> **TO DO**
Each line below should be repeated exactly, but no picture should be carried over.

> **MATERIAL PROVIDED**
·····

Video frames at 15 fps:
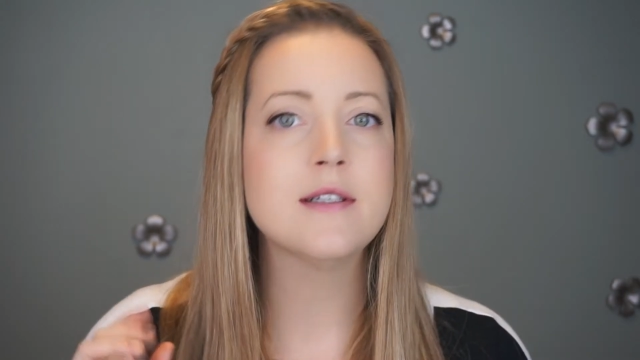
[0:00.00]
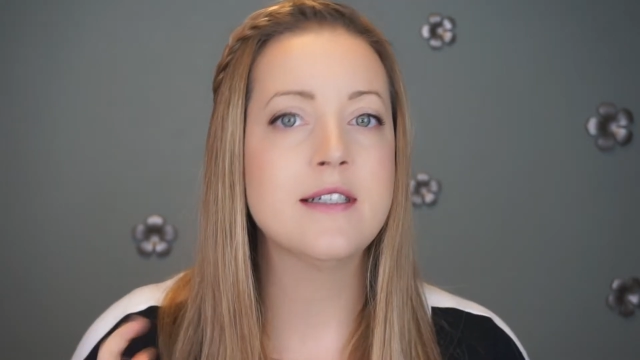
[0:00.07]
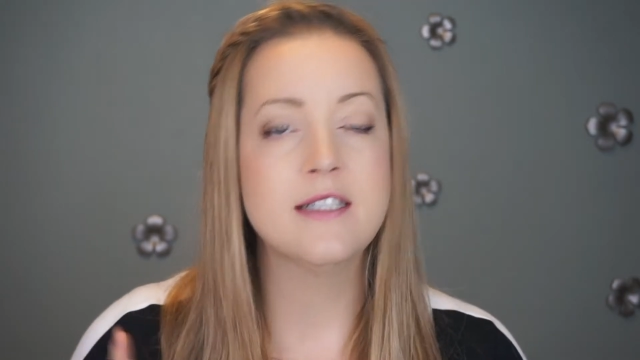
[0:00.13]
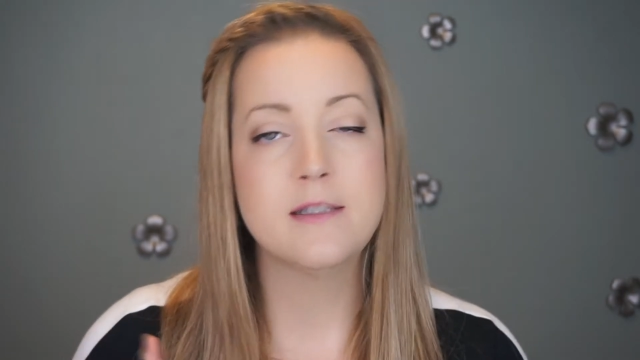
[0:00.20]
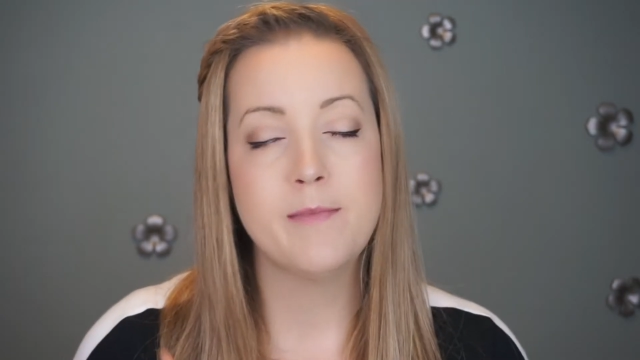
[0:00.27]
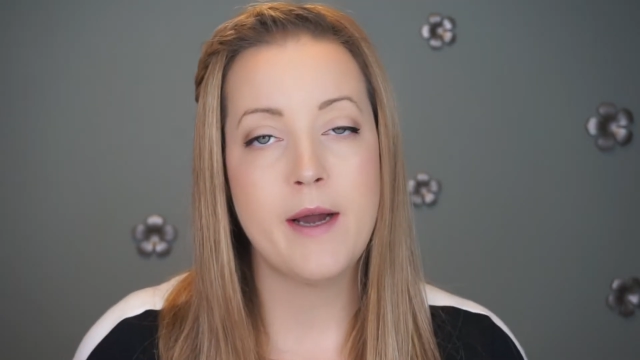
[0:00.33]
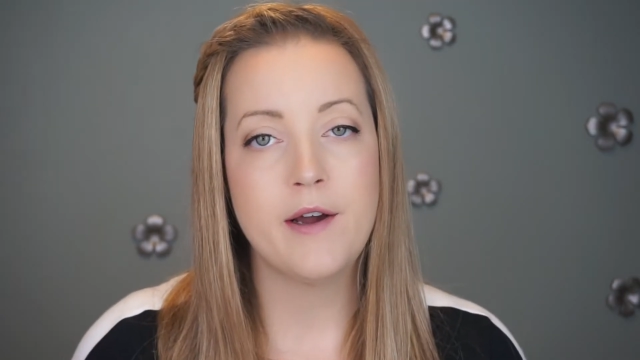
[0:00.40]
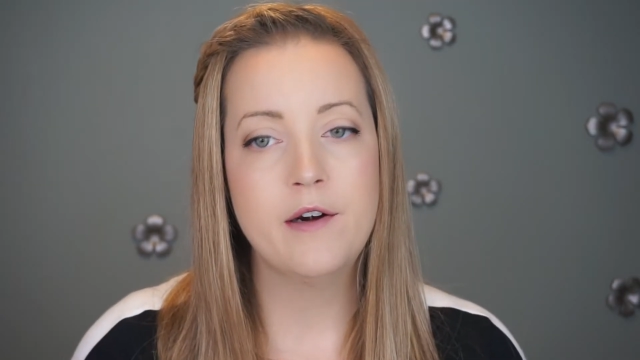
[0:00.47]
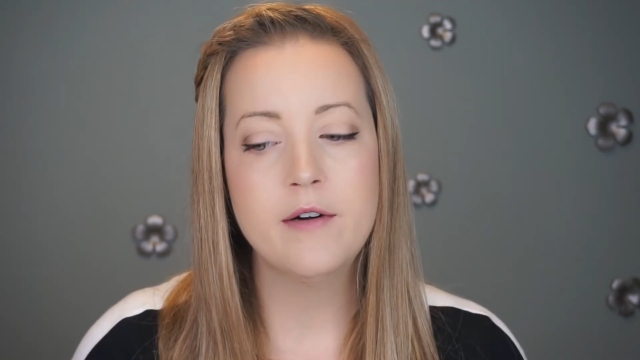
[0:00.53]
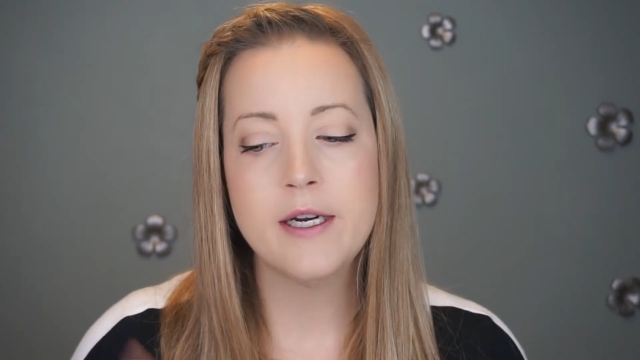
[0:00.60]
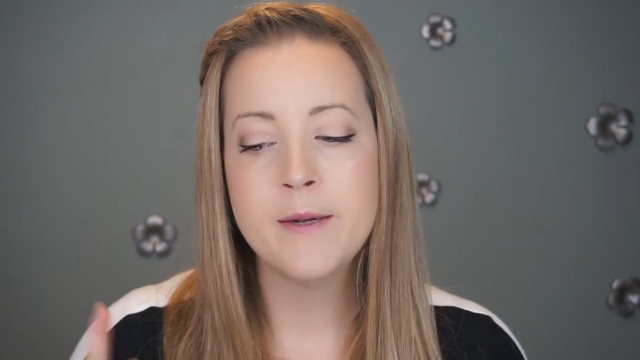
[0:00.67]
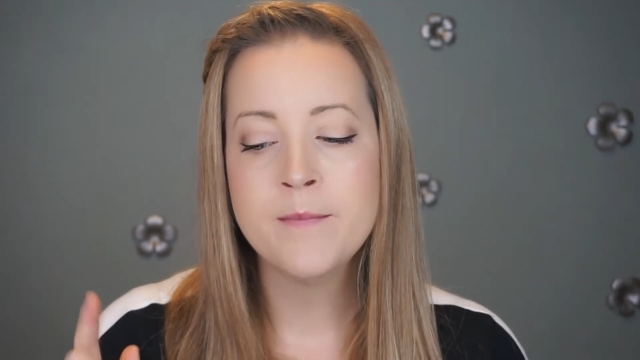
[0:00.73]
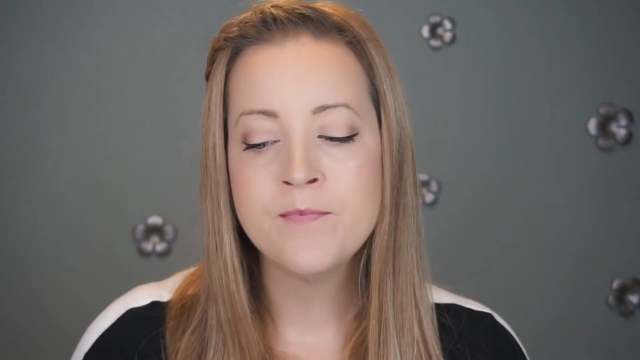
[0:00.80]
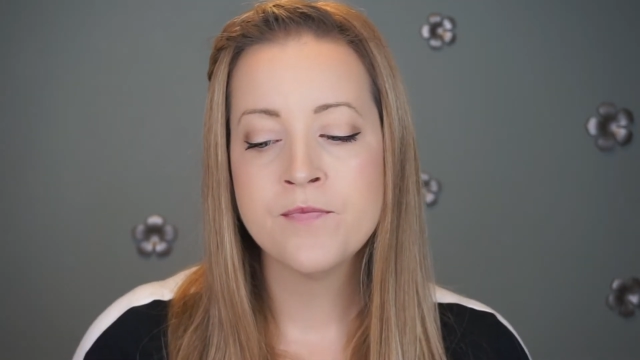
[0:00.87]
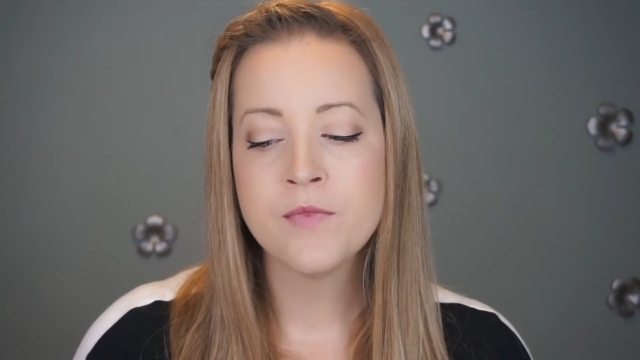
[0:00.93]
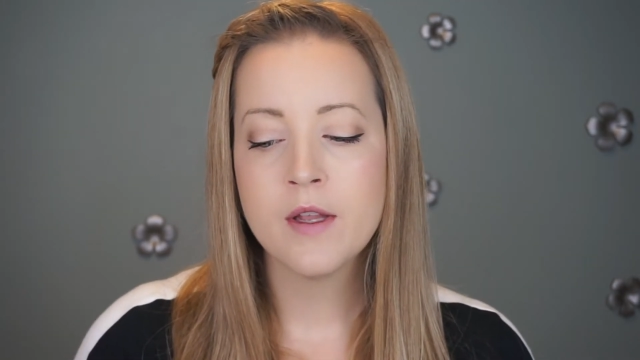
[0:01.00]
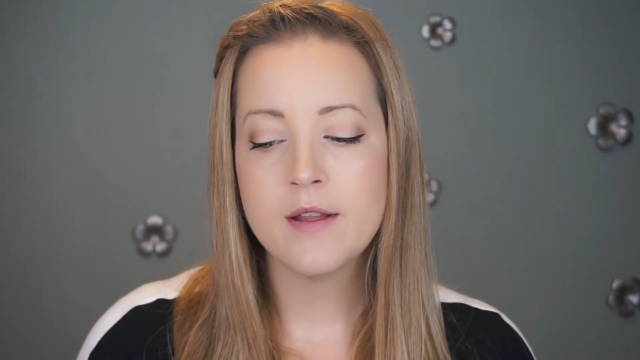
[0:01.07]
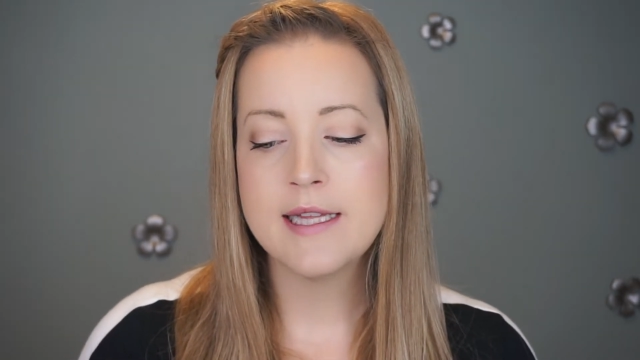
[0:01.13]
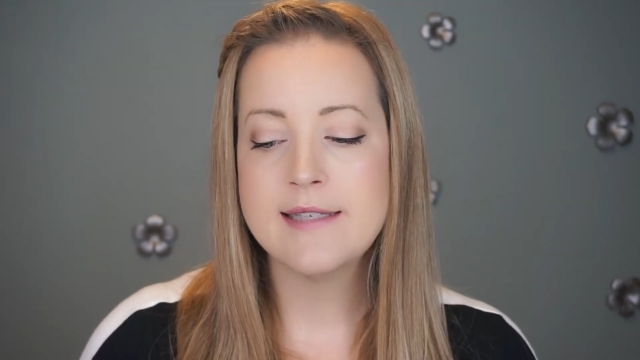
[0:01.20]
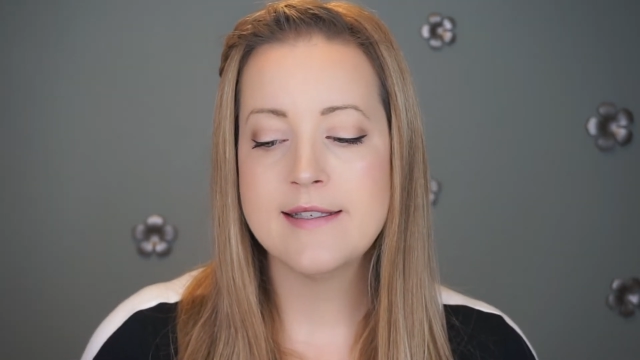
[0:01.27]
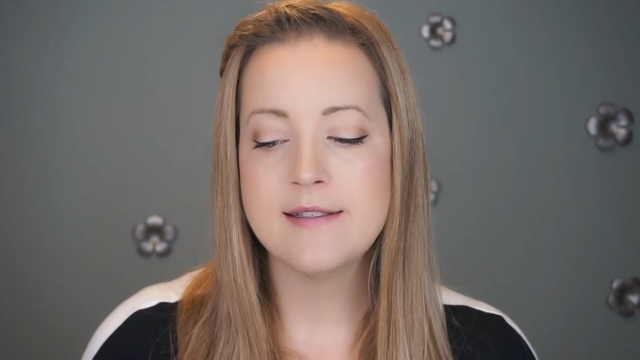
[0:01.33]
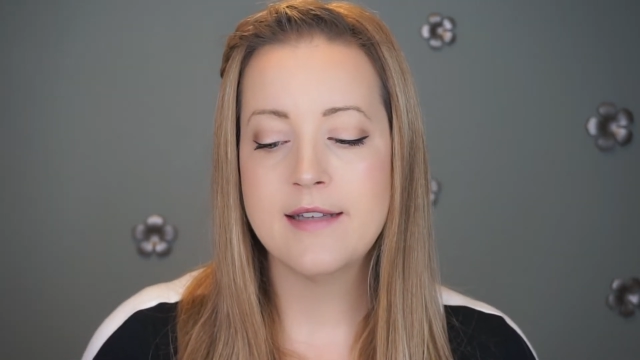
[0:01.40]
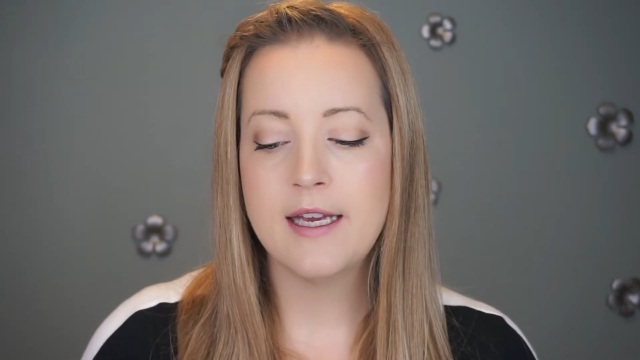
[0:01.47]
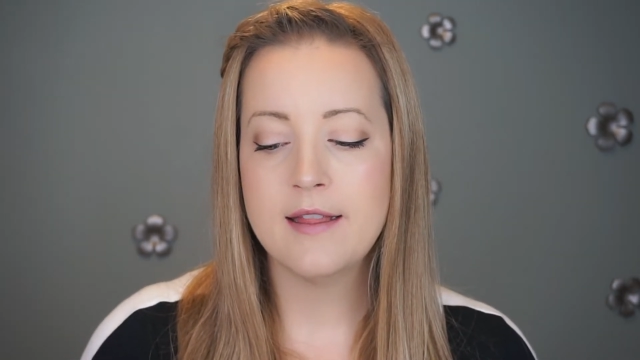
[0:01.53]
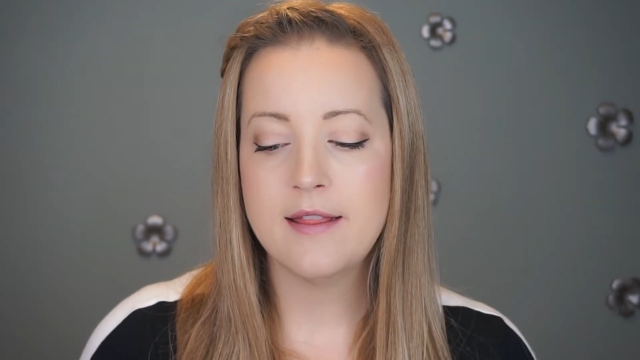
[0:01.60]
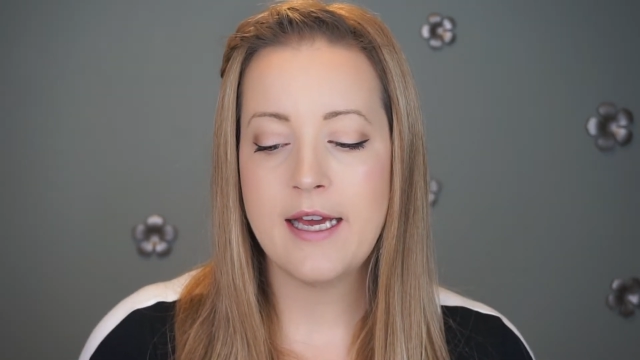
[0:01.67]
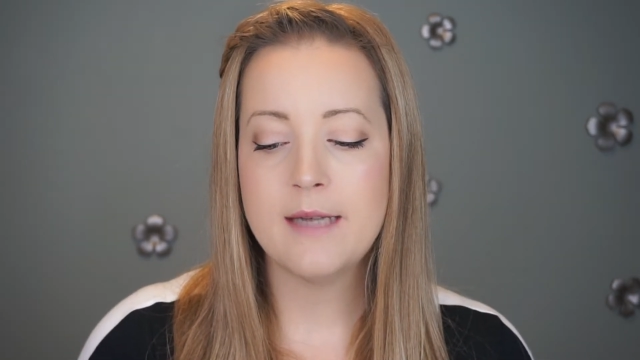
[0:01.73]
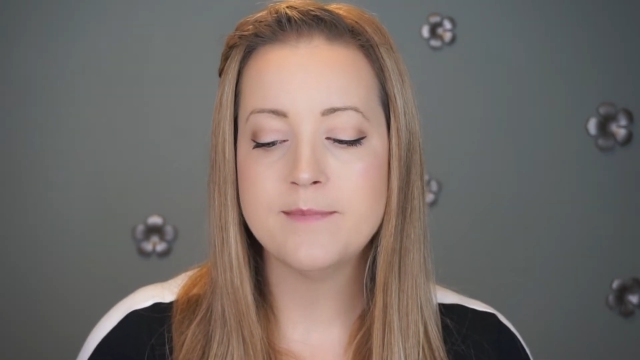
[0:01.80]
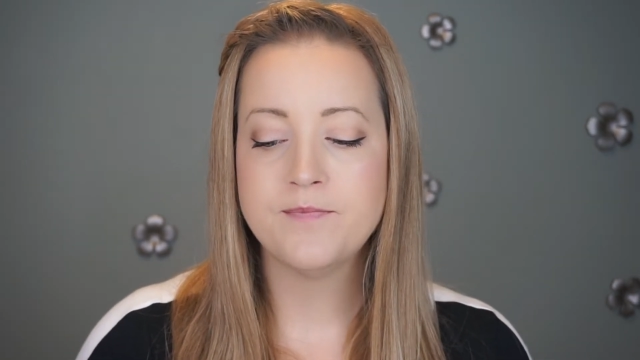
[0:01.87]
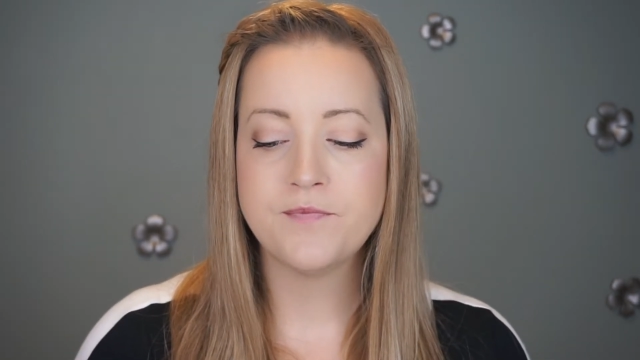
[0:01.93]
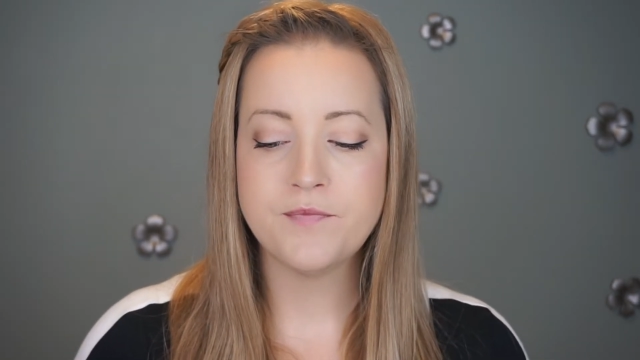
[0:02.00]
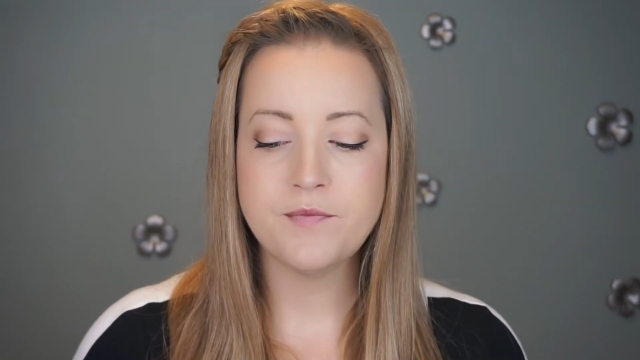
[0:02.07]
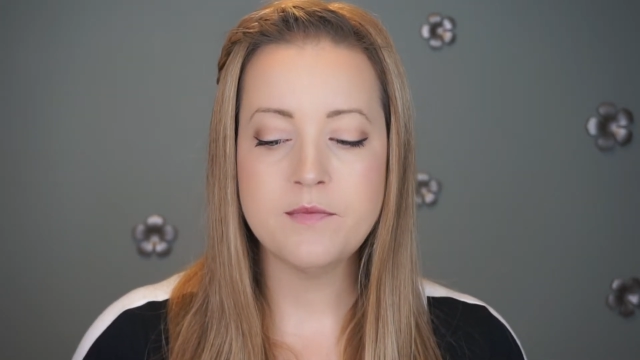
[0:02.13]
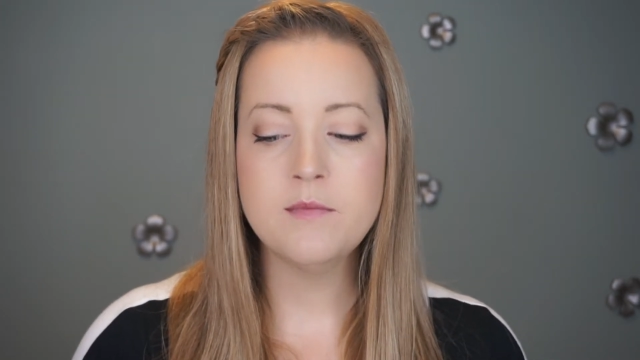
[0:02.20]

and it's powdery, this is like that.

·····

> **RESPONSE TO THE TASK**
Video frames at 15 fps:
[0:00.00]
[0:00.07]
[0:00.13]
[0:00.20]
[0:00.27]
[0:00.33]
[0:00.40]
[0:00.47]
[0:00.53]
[0:00.60]
[0:00.67]
[0:00.73]
[0:00.80]
[0:00.87]
[0:00.93]
[0:01.00]
[0:01.07]
[0:01.13]
[0:01.20]
[0:01.27]
[0:01.33]
[0:01.40]
[0:01.47]
[0:01.53]
[0:01.60]
[0:01.67]
[0:01.73]
[0:01.80]
[0:01.87]
[0:01.93]
[0:02.00]
[0:02.07]
[0:02.13]
[0:02.20]

and it's powdery, this is like that.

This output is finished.